ICAM White Paper

 

John Sarrao

Los Alamos National Laboratory

MST-10, MS K764

Los Alamos, NM 87545

(505) 665-0481

(505) 665-7652 FAX

sarrao@lanl.gov


"Complex adaptive matter" has two rather separate meanings to me. On the one hand it represents a notion that not all of materials research can be viewed as mean-field-like in which separate degrees of freedom can be treated independently, but rather that competing interactions give rise to many of the phenomena that we are interested in explaining and exploiting. On the other hand, CAM is more generally a call to interdisciplinarity. In the same sense that degrees of freedom in a given material cannot be treated independently, it is short-sighted to consider certain materials problems the particular domain of, for example, biology or chemistry or condensed matter physics or metallurgy. It is precisely by combining and synthesizing the collective wisdom of these separate fields that we can hope to understand the complex materials problems that face us today. ICAM has the potential to advance both of these meanings.

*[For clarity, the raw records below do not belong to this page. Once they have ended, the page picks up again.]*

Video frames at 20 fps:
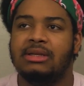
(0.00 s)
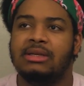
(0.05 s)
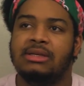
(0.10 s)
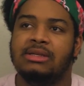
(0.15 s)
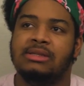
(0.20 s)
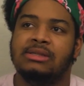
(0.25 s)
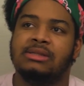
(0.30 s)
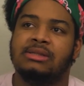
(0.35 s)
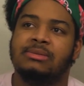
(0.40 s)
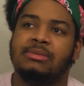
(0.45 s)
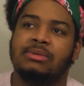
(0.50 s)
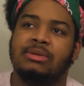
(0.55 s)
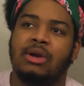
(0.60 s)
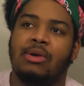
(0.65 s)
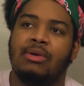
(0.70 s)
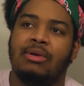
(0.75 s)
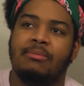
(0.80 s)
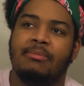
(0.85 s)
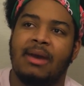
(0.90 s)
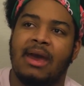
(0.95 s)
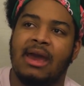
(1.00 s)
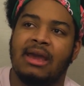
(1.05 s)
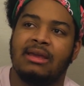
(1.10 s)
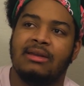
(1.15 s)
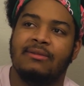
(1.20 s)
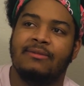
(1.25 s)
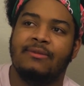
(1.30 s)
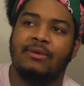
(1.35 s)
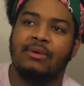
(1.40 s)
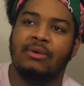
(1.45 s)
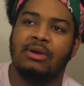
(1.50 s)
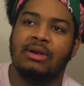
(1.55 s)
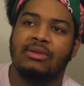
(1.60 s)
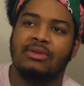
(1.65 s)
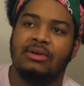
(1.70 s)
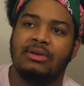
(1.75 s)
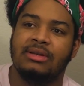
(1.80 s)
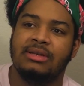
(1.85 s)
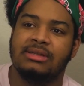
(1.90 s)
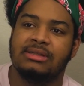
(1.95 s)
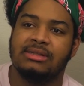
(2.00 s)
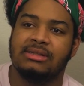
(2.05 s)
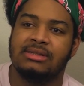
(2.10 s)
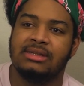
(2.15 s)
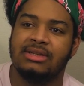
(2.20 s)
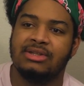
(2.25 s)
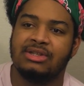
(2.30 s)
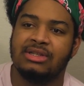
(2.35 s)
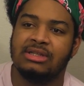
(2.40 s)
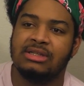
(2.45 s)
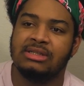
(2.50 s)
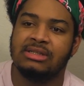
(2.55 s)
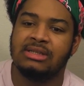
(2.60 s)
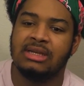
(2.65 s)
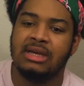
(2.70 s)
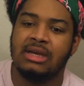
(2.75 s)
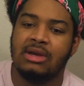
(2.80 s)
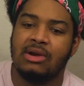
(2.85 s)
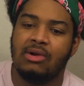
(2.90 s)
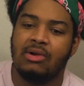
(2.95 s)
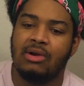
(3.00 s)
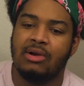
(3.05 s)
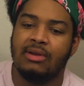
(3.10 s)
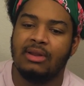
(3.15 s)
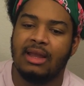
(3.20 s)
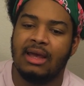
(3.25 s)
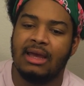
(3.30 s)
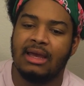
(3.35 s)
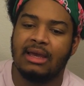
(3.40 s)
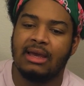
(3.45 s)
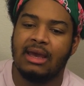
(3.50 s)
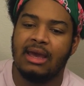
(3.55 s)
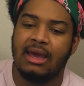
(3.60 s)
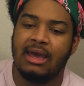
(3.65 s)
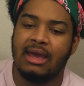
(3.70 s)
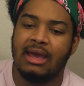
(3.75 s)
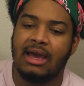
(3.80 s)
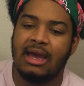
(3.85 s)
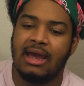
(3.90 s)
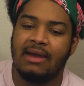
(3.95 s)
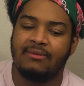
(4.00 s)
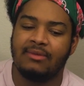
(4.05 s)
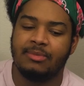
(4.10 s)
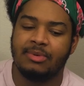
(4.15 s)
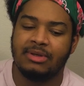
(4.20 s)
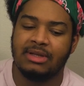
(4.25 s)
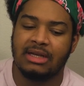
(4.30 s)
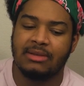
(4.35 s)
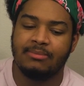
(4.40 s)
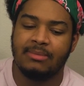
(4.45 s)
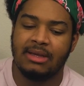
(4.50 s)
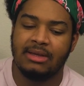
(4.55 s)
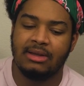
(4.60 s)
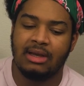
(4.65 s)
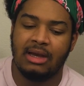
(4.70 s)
He's going back and forth on his decisions on like, hey, I have to protect Atlas.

Through the workshop, I hope that we can lay the foundation for such an interdisciplinary approach to complex problems. For both the particular scientific problems in which I am interested (quantum critical phenomena and the interaction/ coexistence of magnetism and superconductivity) and the administrative/structural vision of an Institute for Complex Adaptive Matter, I believe specificity is key. Although our ultimate goal may well be an interdisciplinary blending of chemistry, physics, and biology that produces a theory of everything, in the short term we will be more successful if we focus on the unification of outstanding problems in hard matter (for example heavy Fermions and high Tc) and separate equally-well-defined problems in soft matter/biomatter. In my opinion, identifying/creating similarities between these separate fields may aid in taxonomy and categorization but does not get at the roots of any particular problem.

For LANL, ICAM can provide a mechanism to break down divisional and discipline-specific barriers. In order to accomplish this, it seems to me that we must establish specific small-scale goals and objectives for any eventual CAM initiative, and any funding that might result should be directed at solving particular problems using LANL's unique capabilities and facilities and not just at promoting interdisciplinarity in some loose sense. Unfortunately, collaboration is a union that cannot be forced. Only in evaluating the objective accomplishments of small seeded efforts can we judge whether CAM has been a successful initiative from an institutional perspective.